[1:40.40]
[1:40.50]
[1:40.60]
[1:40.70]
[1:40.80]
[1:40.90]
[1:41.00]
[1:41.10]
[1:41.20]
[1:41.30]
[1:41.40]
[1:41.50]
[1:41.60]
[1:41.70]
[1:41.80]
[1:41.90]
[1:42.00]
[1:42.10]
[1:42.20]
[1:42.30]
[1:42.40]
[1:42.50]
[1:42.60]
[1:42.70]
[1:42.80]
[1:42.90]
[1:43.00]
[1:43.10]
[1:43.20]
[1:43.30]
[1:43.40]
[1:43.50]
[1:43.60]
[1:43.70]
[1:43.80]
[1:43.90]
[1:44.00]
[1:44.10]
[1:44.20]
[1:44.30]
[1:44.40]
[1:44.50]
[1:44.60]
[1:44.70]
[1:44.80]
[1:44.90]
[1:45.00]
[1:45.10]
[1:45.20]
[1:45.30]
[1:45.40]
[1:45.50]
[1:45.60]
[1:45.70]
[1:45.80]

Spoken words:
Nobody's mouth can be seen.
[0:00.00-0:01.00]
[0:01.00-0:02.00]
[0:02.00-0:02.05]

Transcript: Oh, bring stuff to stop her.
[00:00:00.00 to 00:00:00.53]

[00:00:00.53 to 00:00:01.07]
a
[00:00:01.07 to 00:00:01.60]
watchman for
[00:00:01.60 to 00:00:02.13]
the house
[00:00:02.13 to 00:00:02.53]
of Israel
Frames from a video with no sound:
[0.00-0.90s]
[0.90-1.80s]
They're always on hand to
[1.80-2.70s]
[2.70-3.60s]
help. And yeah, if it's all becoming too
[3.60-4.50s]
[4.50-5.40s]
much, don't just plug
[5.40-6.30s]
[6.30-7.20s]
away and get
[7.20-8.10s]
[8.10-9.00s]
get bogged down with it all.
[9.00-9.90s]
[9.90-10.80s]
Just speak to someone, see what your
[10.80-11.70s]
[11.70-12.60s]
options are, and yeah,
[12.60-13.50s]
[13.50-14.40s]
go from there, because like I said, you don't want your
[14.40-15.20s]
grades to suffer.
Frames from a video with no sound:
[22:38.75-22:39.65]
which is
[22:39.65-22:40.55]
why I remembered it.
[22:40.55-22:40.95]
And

^^^^

● Required work: Once more, write out all of the entries above exactly.

● Completed task:
[1:40.40]
[1:40.50]
[1:40.60]
[1:40.70]
[1:40.80]
[1:40.90]
[1:41.00]
[1:41.10]
[1:41.20]
[1:41.30]
[1:41.40]
[1:41.50]
[1:41.60]
[1:41.70]
[1:41.80]
[1:41.90]
[1:42.00]
[1:42.10]
[1:42.20]
[1:42.30]
[1:42.40]
[1:42.50]
[1:42.60]
[1:42.70]
[1:42.80]
[1:42.90]
[1:43.00]
[1:43.10]
[1:43.20]
[1:43.30]
[1:43.40]
[1:43.50]
[1:43.60]
[1:43.70]
[1:43.80]
[1:43.90]
[1:44.00]
[1:44.10]
[1:44.20]
[1:44.30]
[1:44.40]
[1:44.50]
[1:44.60]
[1:44.70]
[1:44.80]
[1:44.90]
[1:45.00]
[1:45.10]
[1:45.20]
[1:45.30]
[1:45.40]
[1:45.50]
[1:45.60]
[1:45.70]
[1:45.80]

Spoken words:
Nobody's mouth can be seen.
[0:00.00-0:01.00]
[0:01.00-0:02.00]
[0:02.00-0:02.05]

Transcript: Oh, bring stuff to stop her.
[00:00:00.00 to 00:00:00.53]

[00:00:00.53 to 00:00:01.07]
a
[00:00:01.07 to 00:00:01.60]
watchman for
[00:00:01.60 to 00:00:02.13]
the house
[00:00:02.13 to 00:00:02.53]
of Israel
Frames from a video with no sound:
[0.00-0.90s]
[0.90-1.80s]
They're always on hand to
[1.80-2.70s]
[2.70-3.60s]
help. And yeah, if it's all becoming too
[3.60-4.50s]
[4.50-5.40s]
much, don't just plug
[5.40-6.30s]
[6.30-7.20s]
away and get
[7.20-8.10s]
[8.10-9.00s]
get bogged down with it all.
[9.00-9.90s]
[9.90-10.80s]
Just speak to someone, see what your
[10.80-11.70s]
[11.70-12.60s]
options are, and yeah,
[12.60-13.50s]
[13.50-14.40s]
go from there, because like I said, you don't want your
[14.40-15.20s]
grades to suffer.
Frames from a video with no sound:
[22:38.75-22:39.65]
which is
[22:39.65-22:40.55]
why I remembered it.
[22:40.55-22:40.95]
And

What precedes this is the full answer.